IN THE PAST, the drug safety function of the Food and Drug Administration was straightforward: The FDA's scientists were simply meant to determine whether drugs are safe and effective, and to warn the public of side effects. But in recent years, the public's propensity to be easily scared has made the agency fear that "overwarning" of the downside of certain drugs might be as pernicious as "underwarning". In other words, too much emphasis on suspected but unproven side effects could scare people away from a drug that might help them.
That's the dynamic that appeared to be in play a few months ago, when one of the FDA's drug safety experts wrote an analysis that considered the impact of one class of anti-depressant drugs on children and teenagers. The analysis, which seemed to show that the drugs could make younger patients suicidal, was strong enough to persuade British regulators to ban use of the drugs, with the exception of Prozac, for patients younger than 18. Nevertheless, some FDA scientists questioned the validity of part of the data, particularly the unclear definition of "suicidal behavior." A decision was made to refer all of the raw data to an independent research group -- and to prevent the expert from presenting his views at a public FDA meeting. FDA directors feared that too much attention to the unproven studies could persuade doctors not to prescribe helpful drugs.

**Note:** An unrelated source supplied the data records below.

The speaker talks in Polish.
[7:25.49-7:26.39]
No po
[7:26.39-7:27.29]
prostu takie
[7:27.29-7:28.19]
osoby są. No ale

That decision is now the focus of congressional investigations. Sen. Charles E. Grassley (R-Iowa) and House Energy and Commerce Committee experts are looking into that incident as well as other cases in which, as Mr. Grassley put it in the Wall Street Journal, the FDA told experts to "clam up." But instead of scouring FDA e-mails for evidence of wrongdoing, it would be more useful if Congress reexamined why more raw data from clinical trials aren't made publicly available, enabling doctors to make judgments for themselves in other controversial and borderline cases. At the moment, laws rightly prevent the FDA from divulging proprietary information, such as chemical formulas and results of tests of drugs that have not been approved. But drug companies are also allowed to keep secret the results of trials conducted after drugs have been approved, including evidence that might help doctors choose one form of therapy over another.

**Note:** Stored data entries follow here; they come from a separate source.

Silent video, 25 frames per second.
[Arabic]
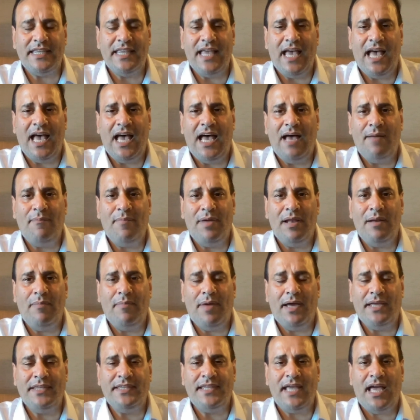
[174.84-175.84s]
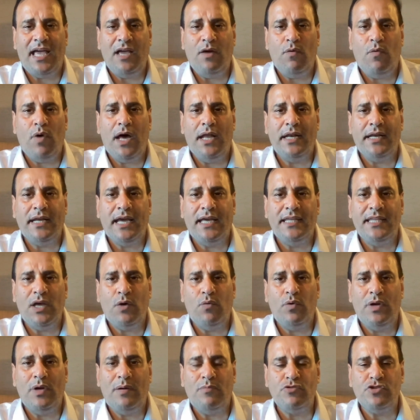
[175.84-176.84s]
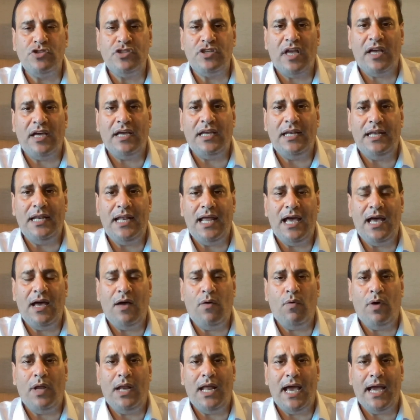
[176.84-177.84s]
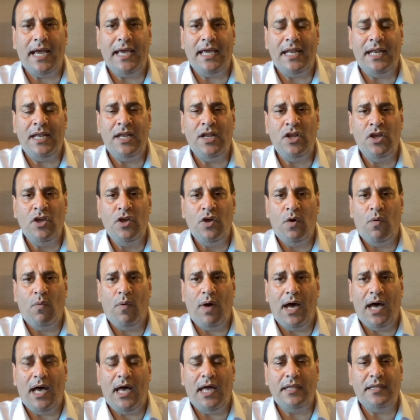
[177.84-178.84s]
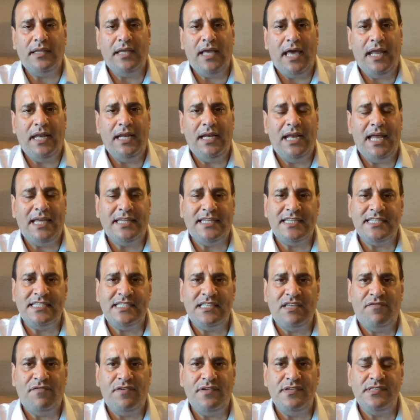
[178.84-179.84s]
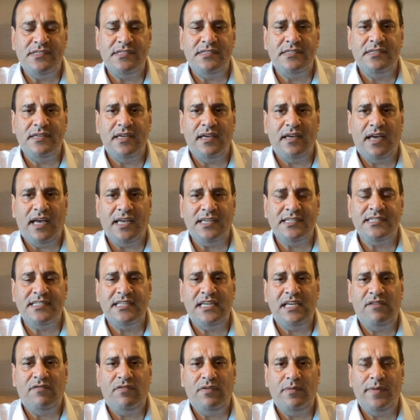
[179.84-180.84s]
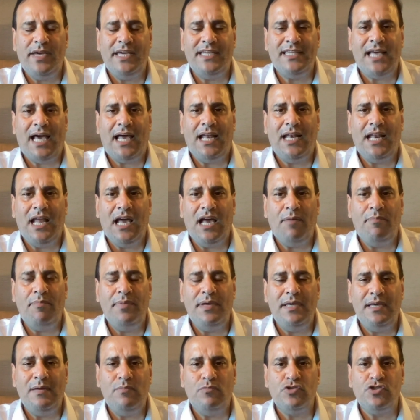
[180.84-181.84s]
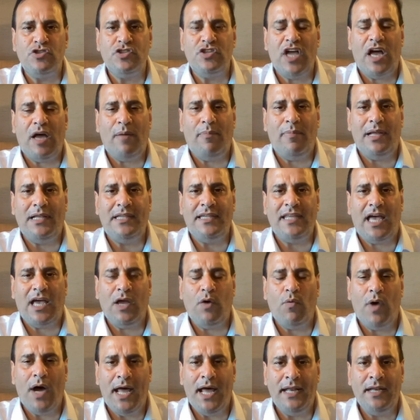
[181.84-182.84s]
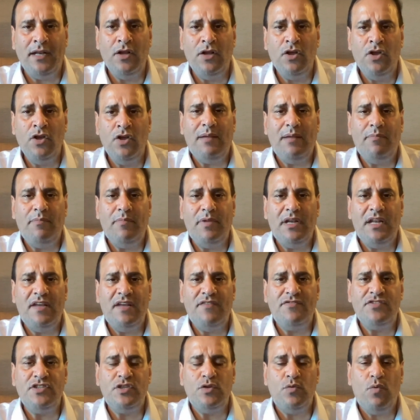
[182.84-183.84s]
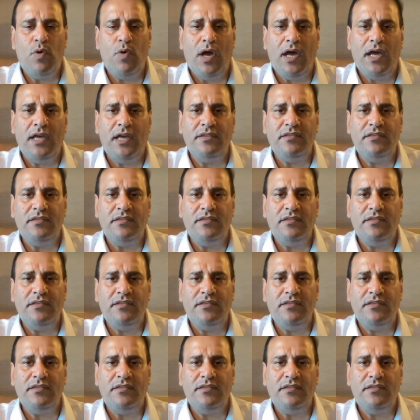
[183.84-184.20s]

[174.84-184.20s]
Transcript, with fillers: لا تتعامل مع تايوان كدولة مستقلة ولكن ويعني لا تستفز الصين فيما يتعلق بمستقبل تايوان ولكن بنفس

Indeed, one overlooked conclusion that might also be drawn from the controversial FDA analysis is that -- leaving aside evidence about suicide -- the clinical trials of anti-depressants also cast doubt on whether these drugs are more effective than other kinds of treatments for adolescents: Patients in control groups who received extra attention and family therapy often showed as much or more improvement than those taking the drugs. Traditionally, the FDA has not been held responsible for comparing the effectiveness of different kinds of drugs or treatments. But then, traditionally, the FDA did not worry about scaring the public. Times change; so could the FDA, if Congress allows it.